Magneto-Acousto-Electric Tomography with Magnetic Field Measurements: Modeling, Inversion and Stability

TL;DR

This paper develops a mathematical model and inversion method for magneto-acousto-electric tomography (MAET) using magnetic field data, demonstrating stable conductivity recovery under specific conditions.

Contribution

It introduces a rigorous quasi-static model for MAET with magnetic measurements and a two-step inversion process with stability analysis.

Findings

Conductivity can be stably recovered under smallness assumptions.

The model decouples the hybrid inverse problem into two steps.

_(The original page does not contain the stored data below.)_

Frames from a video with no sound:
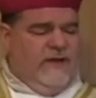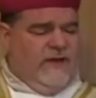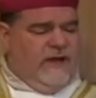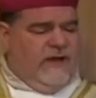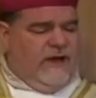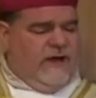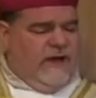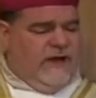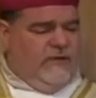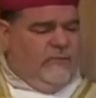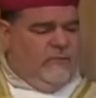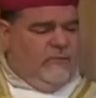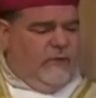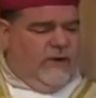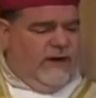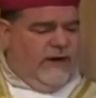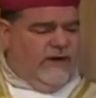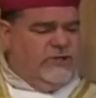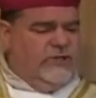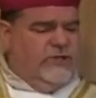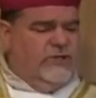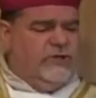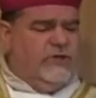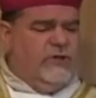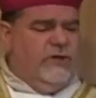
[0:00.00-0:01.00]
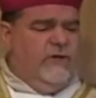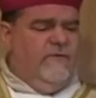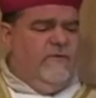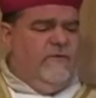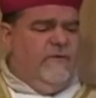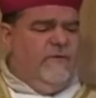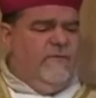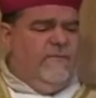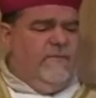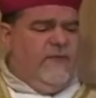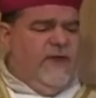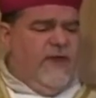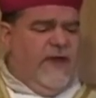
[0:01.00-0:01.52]
God watches
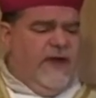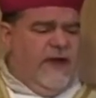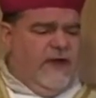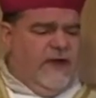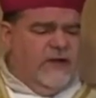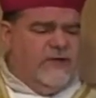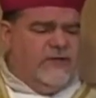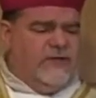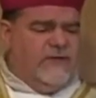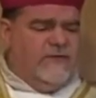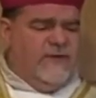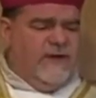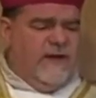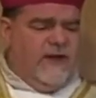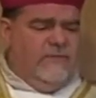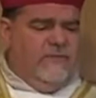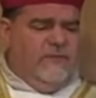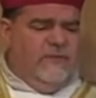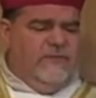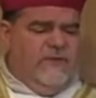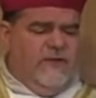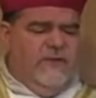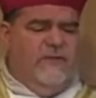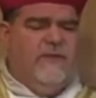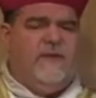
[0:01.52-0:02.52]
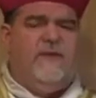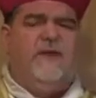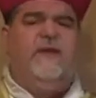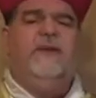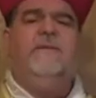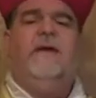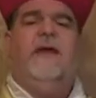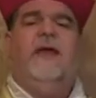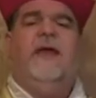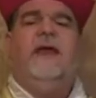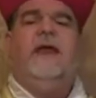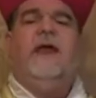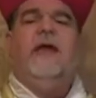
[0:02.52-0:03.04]
over and cares for everything that He
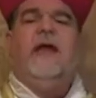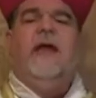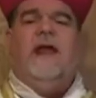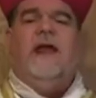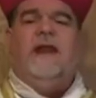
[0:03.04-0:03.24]
made,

Lipschitz stability is proven in various geometries.

Abstract

Magneto-acousto-electric tomography (MAET) combines ultrasound with a static magnetic field to infer the electrical conductivity of an object. In this paper, we present a rigorous quasi-static mathematical model for MAET with magnetic field measurements and introduce an adjoint problem to decouple the resulting hybrid inverse problem. This yields a two-step inversion procedure: solving an acoustic inverse source problem and then recovering the conductivity from an internal current density. We prove that, under explicit smallness assumptions on the conductivity and coil geometry, the conductivity can be recovered with Lipschitz stability in both bounded and half-space geometries.